| Work required |
Nothing but the exact text of the entries should appear in your answer; pictures stay out.

| Collection entries |
- - -

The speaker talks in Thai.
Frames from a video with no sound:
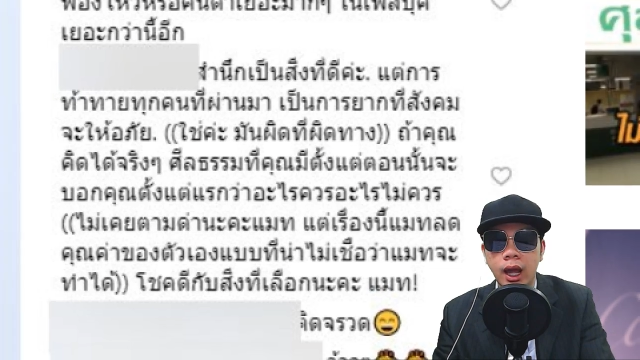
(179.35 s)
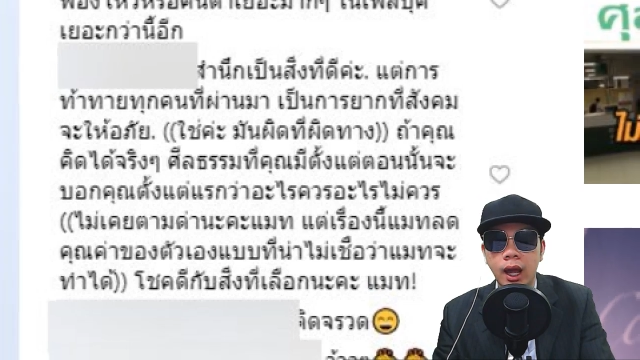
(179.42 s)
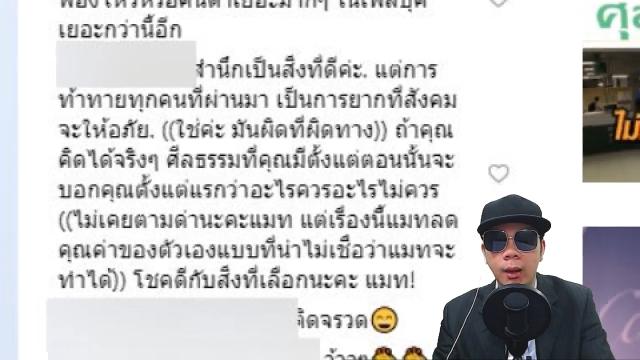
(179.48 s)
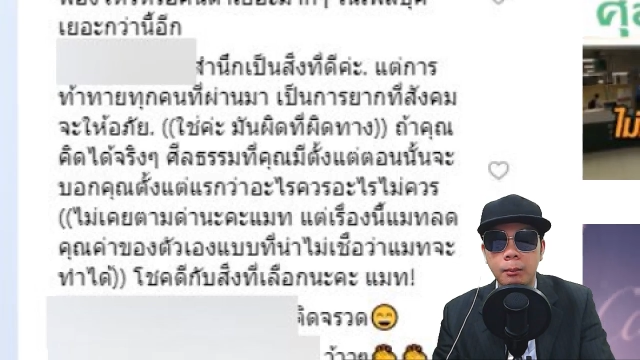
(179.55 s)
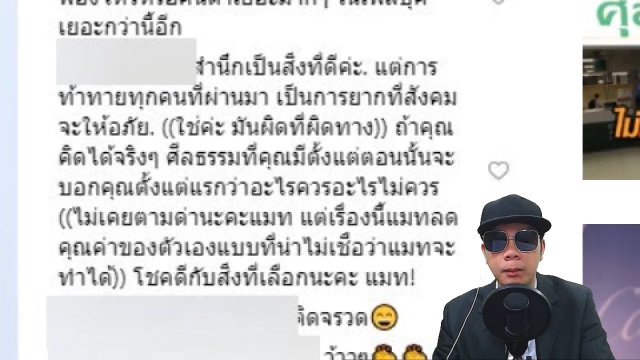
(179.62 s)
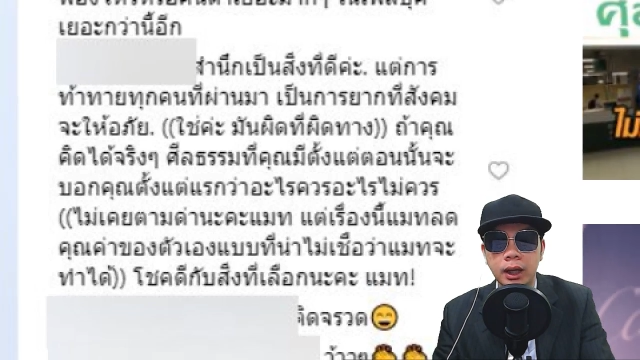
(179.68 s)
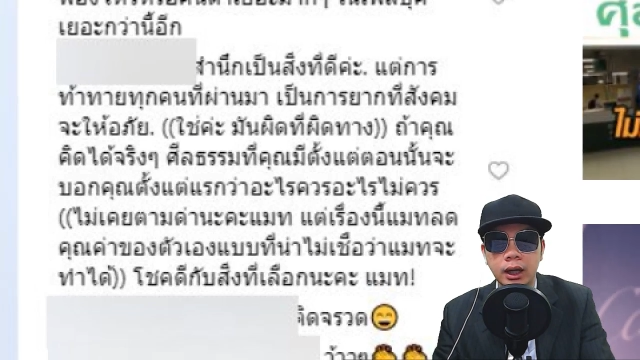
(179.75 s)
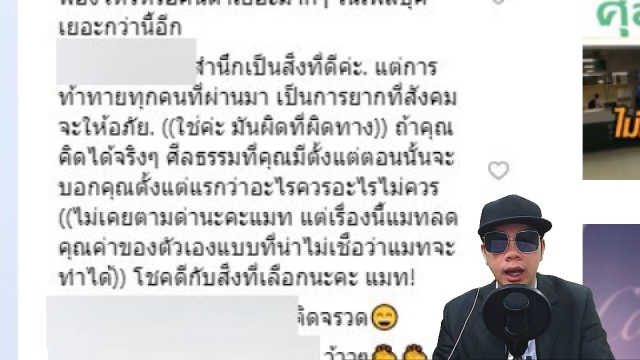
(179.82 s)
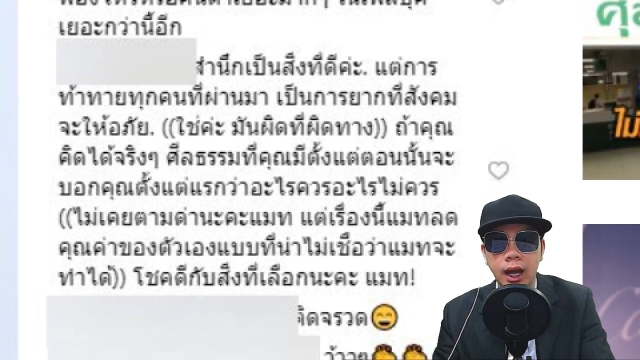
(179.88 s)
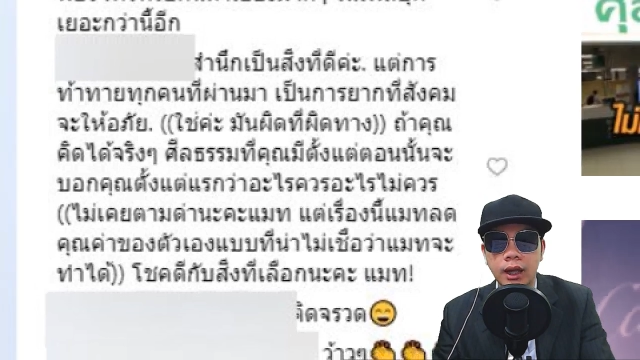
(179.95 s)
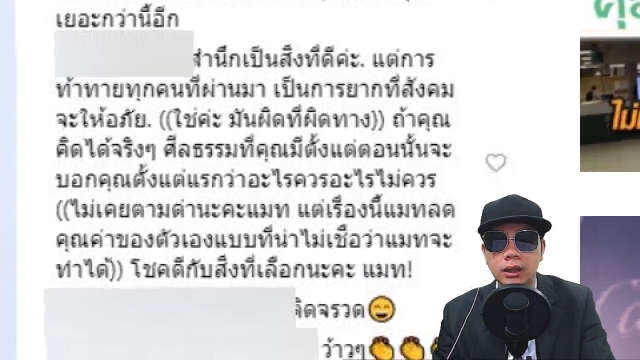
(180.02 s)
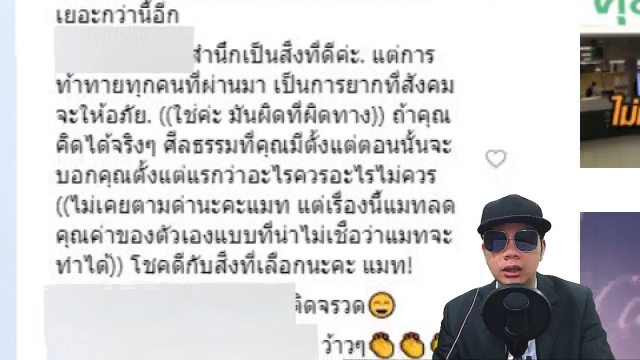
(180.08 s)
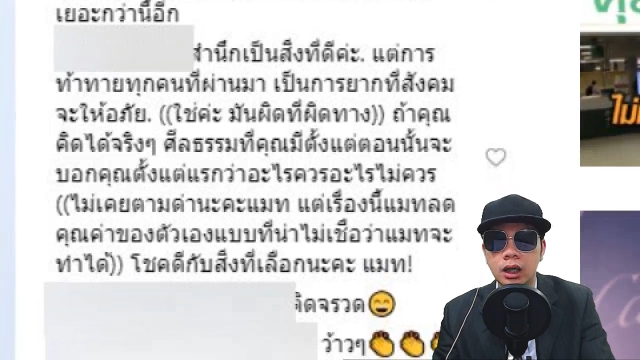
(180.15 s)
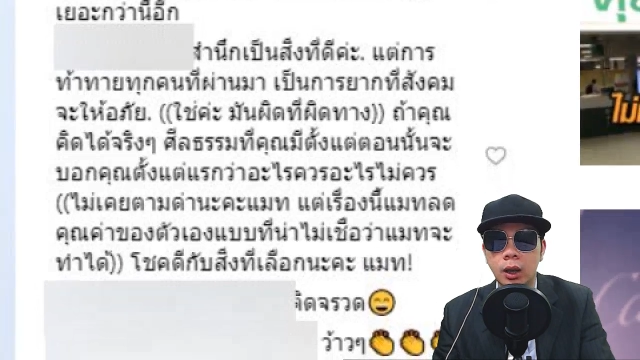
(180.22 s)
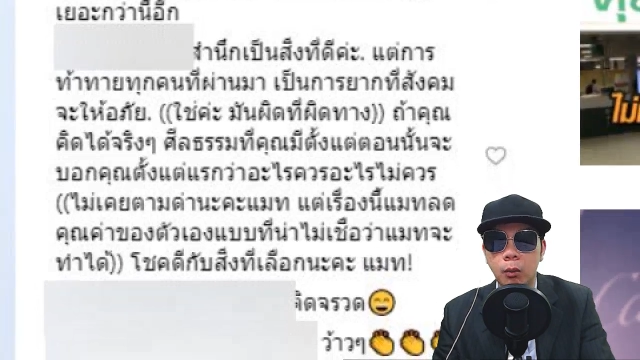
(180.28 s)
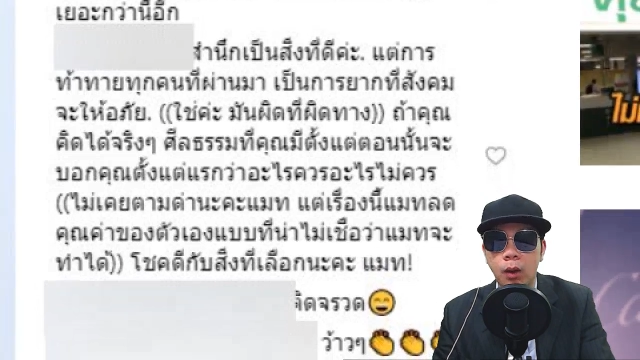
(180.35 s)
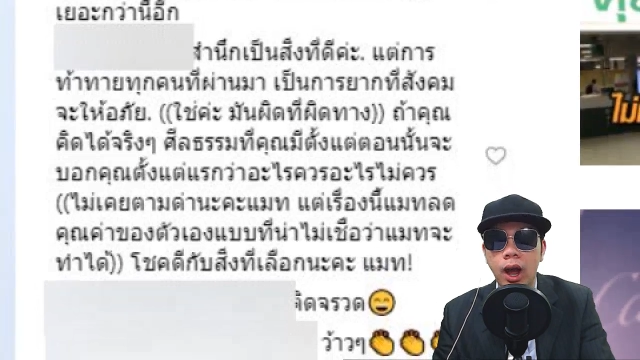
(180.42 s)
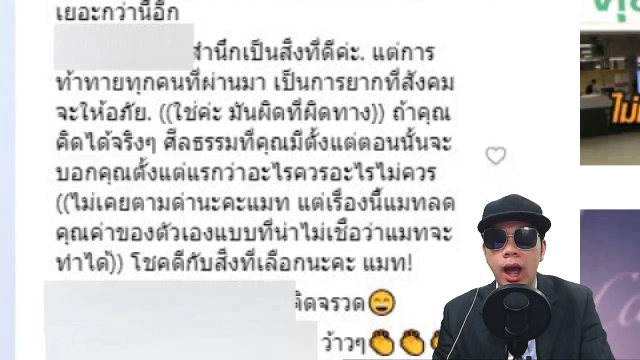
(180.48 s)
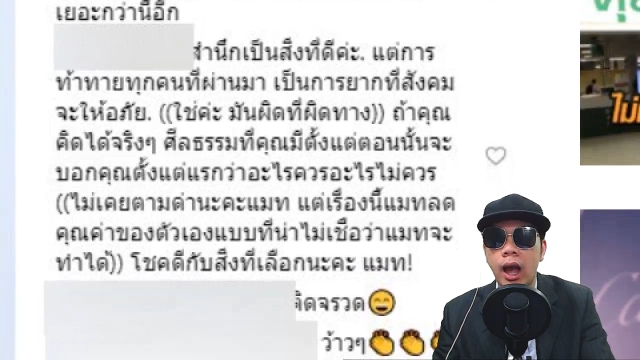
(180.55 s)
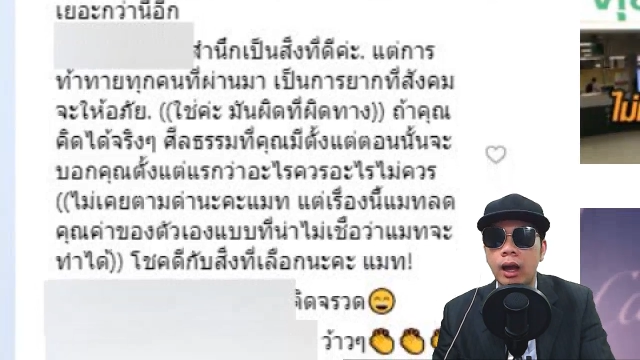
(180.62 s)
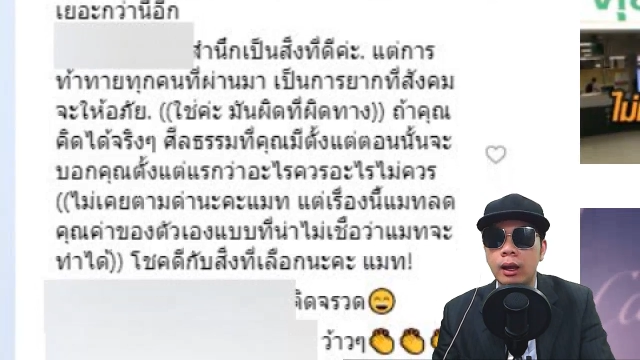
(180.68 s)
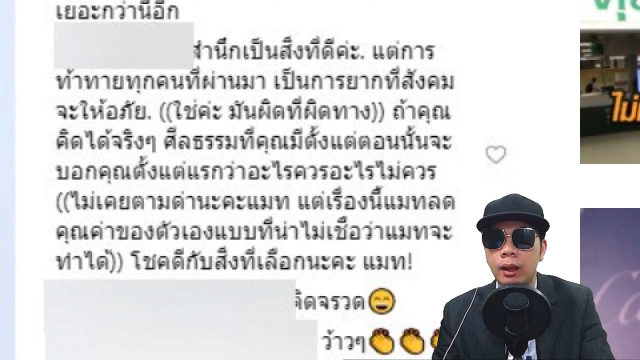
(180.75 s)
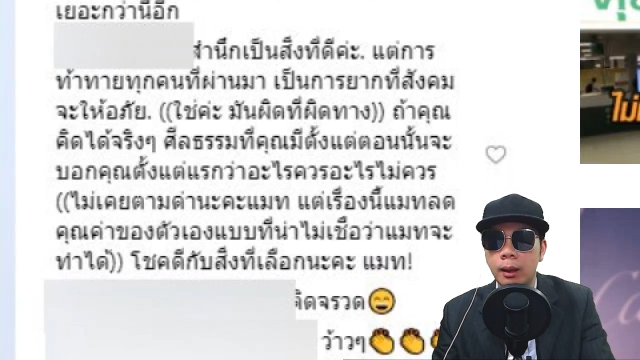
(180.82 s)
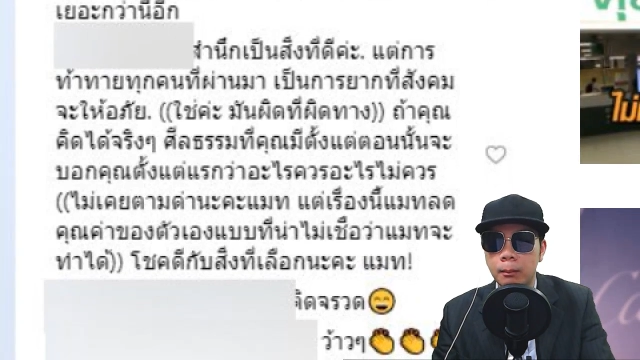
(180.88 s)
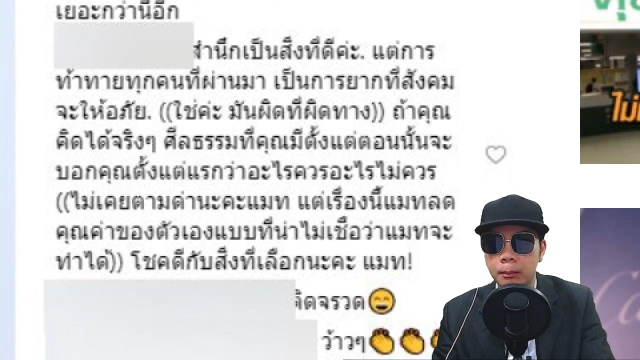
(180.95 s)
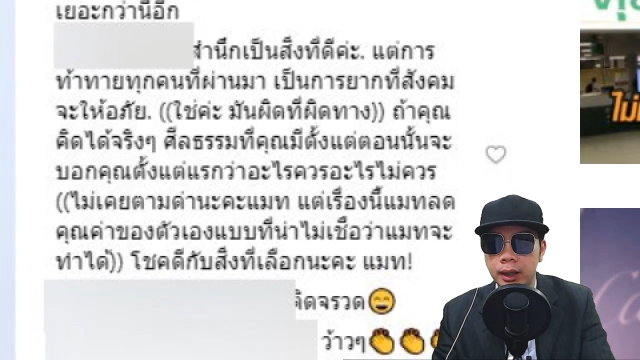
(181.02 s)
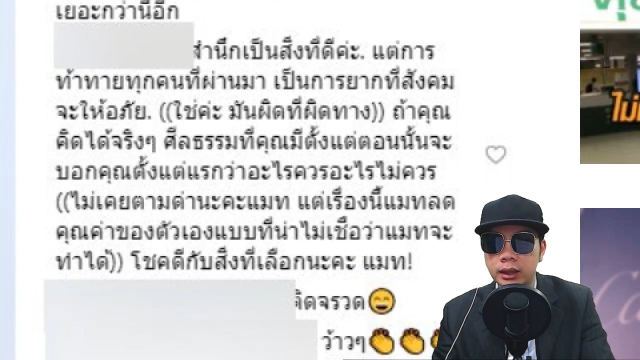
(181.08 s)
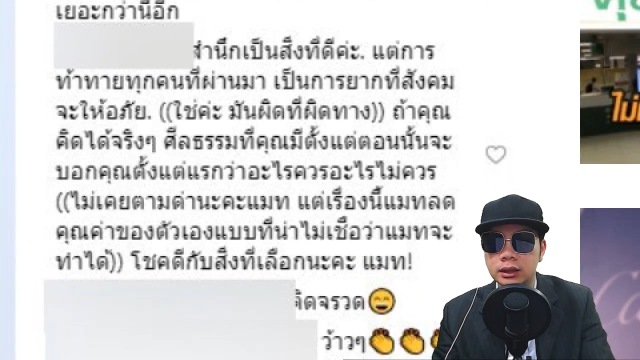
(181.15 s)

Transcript: ไม่น่าเชื่อว่าแมท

- - -

| Response |
The speaker talks in Thai.
Frames from a video with no sound:
(179.35 s)
(179.42 s)
(179.48 s)
(179.55 s)
(179.62 s)
(179.68 s)
(179.75 s)
(179.82 s)
(179.88 s)
(179.95 s)
(180.02 s)
(180.08 s)
(180.15 s)
(180.22 s)
(180.28 s)
(180.35 s)
(180.42 s)
(180.48 s)
(180.55 s)
(180.62 s)
(180.68 s)
(180.75 s)
(180.82 s)
(180.88 s)
(180.95 s)
(181.02 s)
(181.08 s)
(181.15 s)

Transcript: ไม่น่าเชื่อว่าแมท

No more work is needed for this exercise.